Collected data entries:
::::::
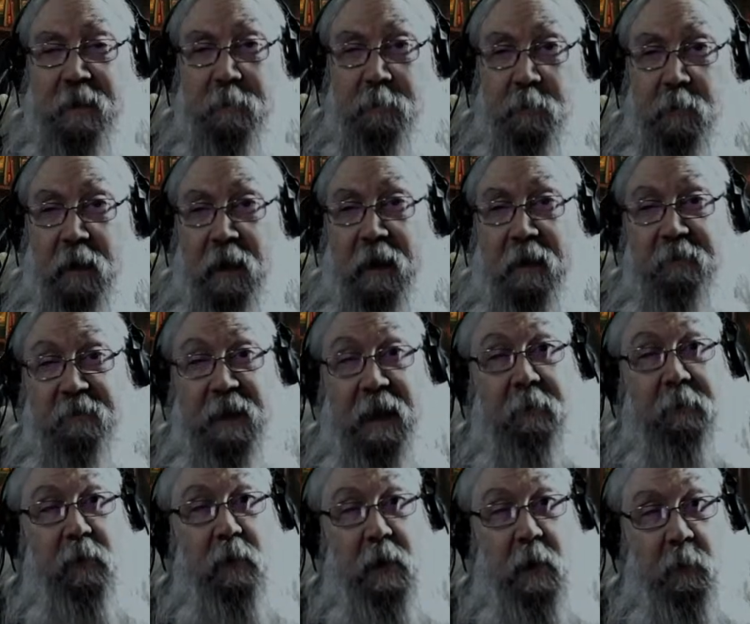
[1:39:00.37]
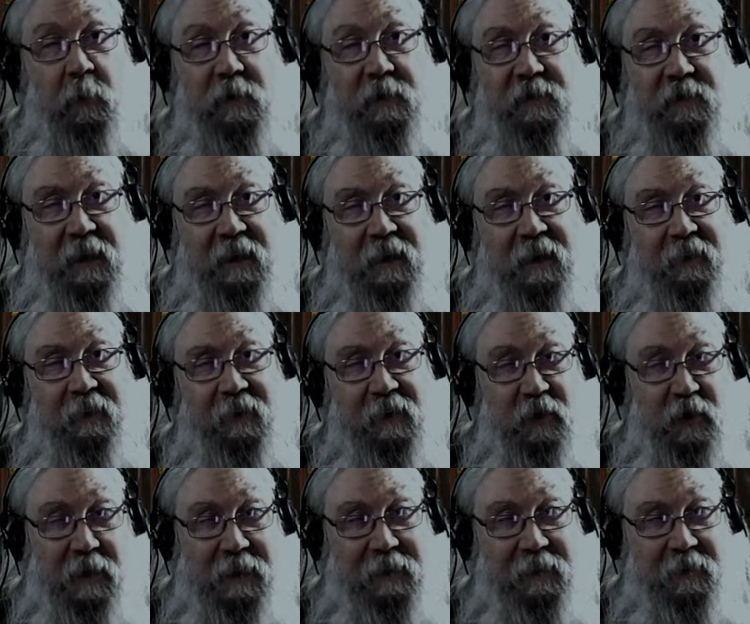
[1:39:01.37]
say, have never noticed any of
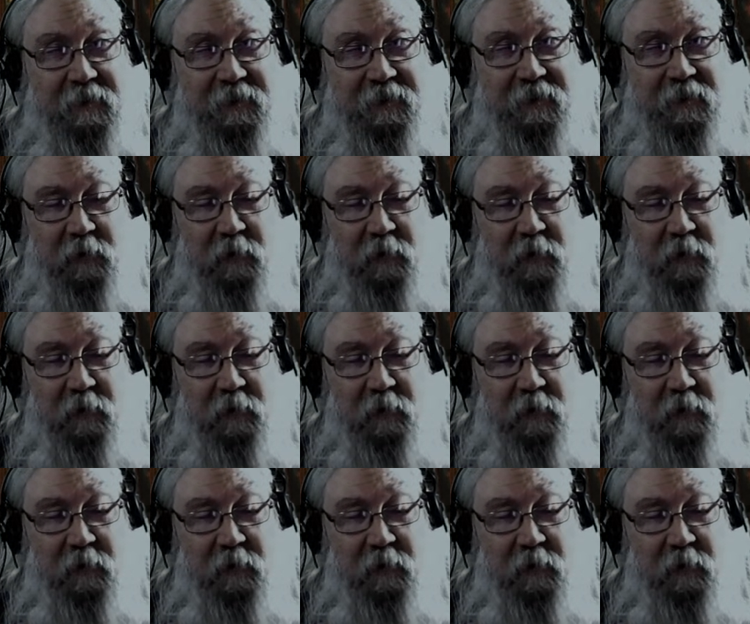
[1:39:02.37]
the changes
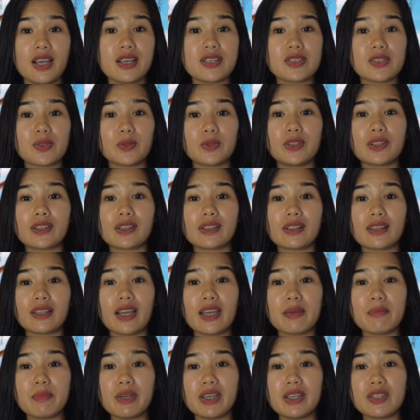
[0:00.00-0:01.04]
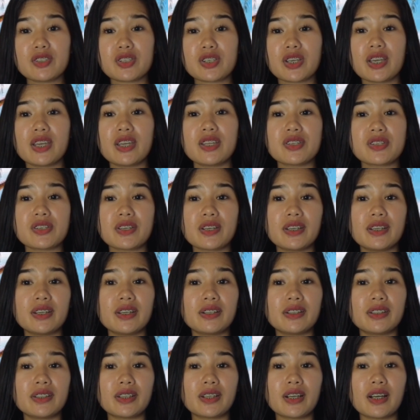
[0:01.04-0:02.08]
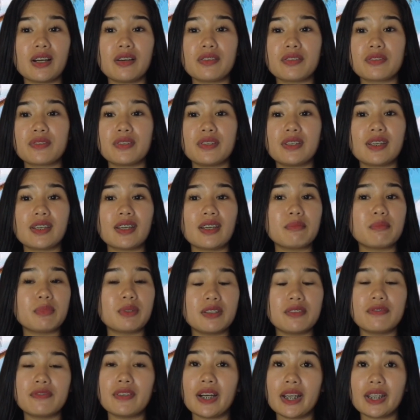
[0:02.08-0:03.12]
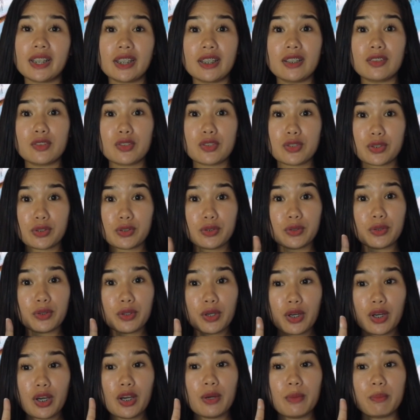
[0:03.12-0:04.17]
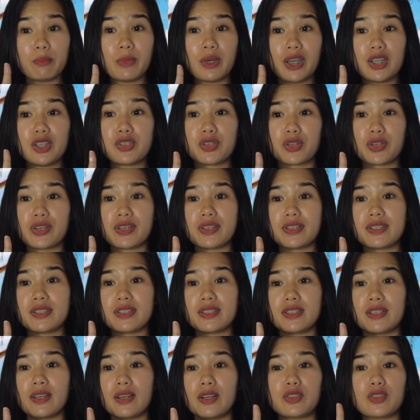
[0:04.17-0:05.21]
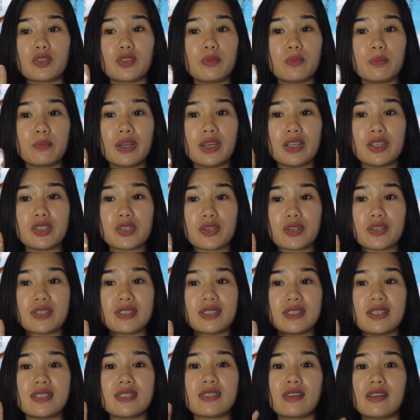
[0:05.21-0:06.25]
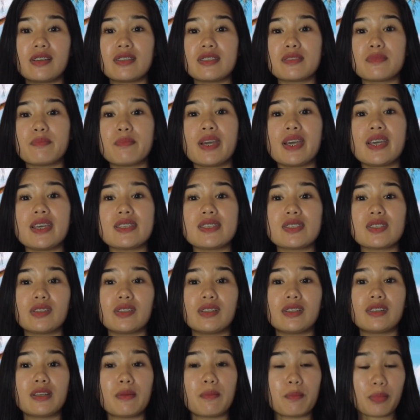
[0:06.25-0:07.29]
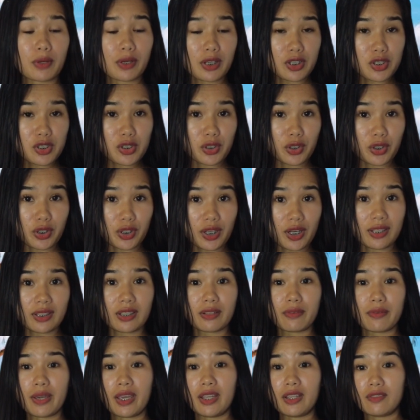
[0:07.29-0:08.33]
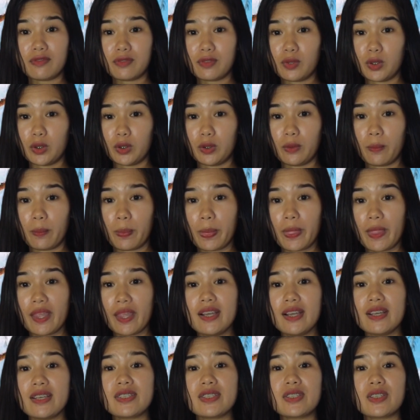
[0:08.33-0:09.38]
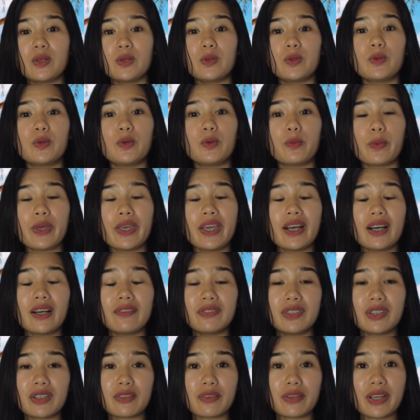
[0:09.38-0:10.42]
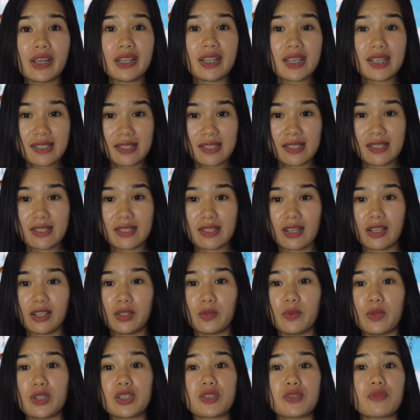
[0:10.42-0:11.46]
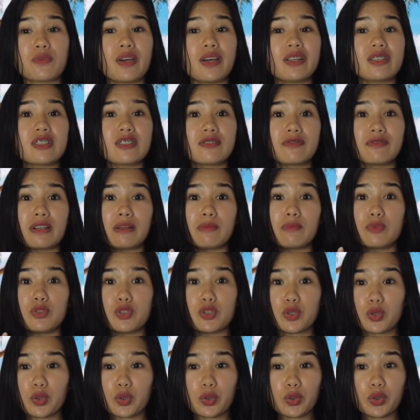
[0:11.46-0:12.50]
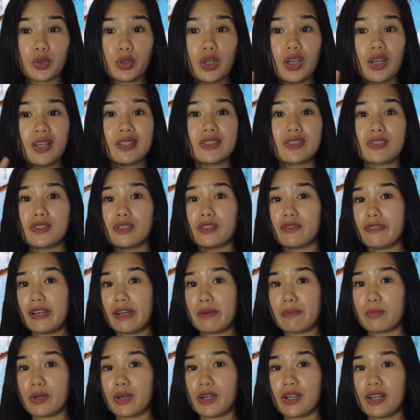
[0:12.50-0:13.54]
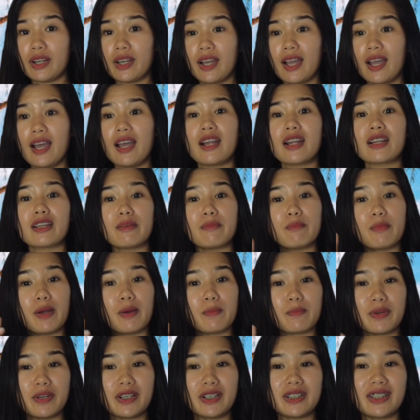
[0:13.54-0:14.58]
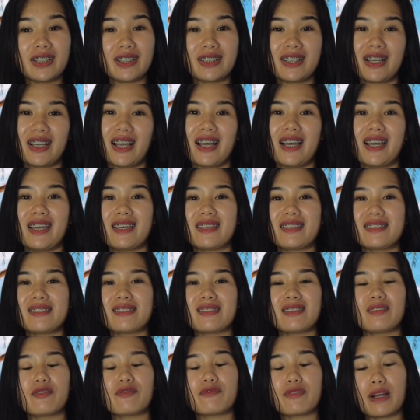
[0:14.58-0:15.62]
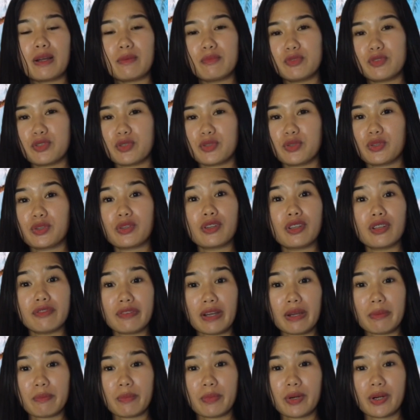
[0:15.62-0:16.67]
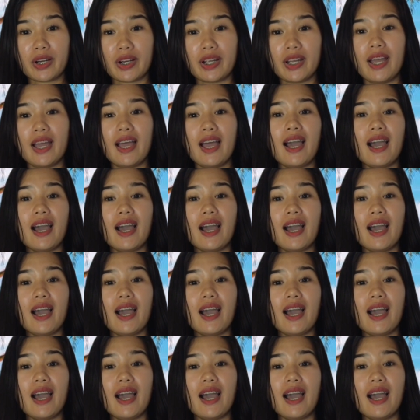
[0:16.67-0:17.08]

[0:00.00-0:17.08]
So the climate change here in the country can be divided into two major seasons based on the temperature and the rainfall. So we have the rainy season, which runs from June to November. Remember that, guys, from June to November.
::::::
With the pictures excluded, the records are to be reproduced exactly.

◆ Answer area ◆
[1:39:00.37]
[1:39:01.37]
say, have never noticed any of
[1:39:02.37]
the changes
[0:00.00-0:01.04]
[0:01.04-0:02.08]
[0:02.08-0:03.12]
[0:03.12-0:04.17]
[0:04.17-0:05.21]
[0:05.21-0:06.25]
[0:06.25-0:07.29]
[0:07.29-0:08.33]
[0:08.33-0:09.38]
[0:09.38-0:10.42]
[0:10.42-0:11.46]
[0:11.46-0:12.50]
[0:12.50-0:13.54]
[0:13.54-0:14.58]
[0:14.58-0:15.62]
[0:15.62-0:16.67]
[0:16.67-0:17.08]

[0:00.00-0:17.08]
So the climate change here in the country can be divided into two major seasons based on the temperature and the rainfall. So we have the rainy season, which runs from June to November. Remember that, guys, from June to November.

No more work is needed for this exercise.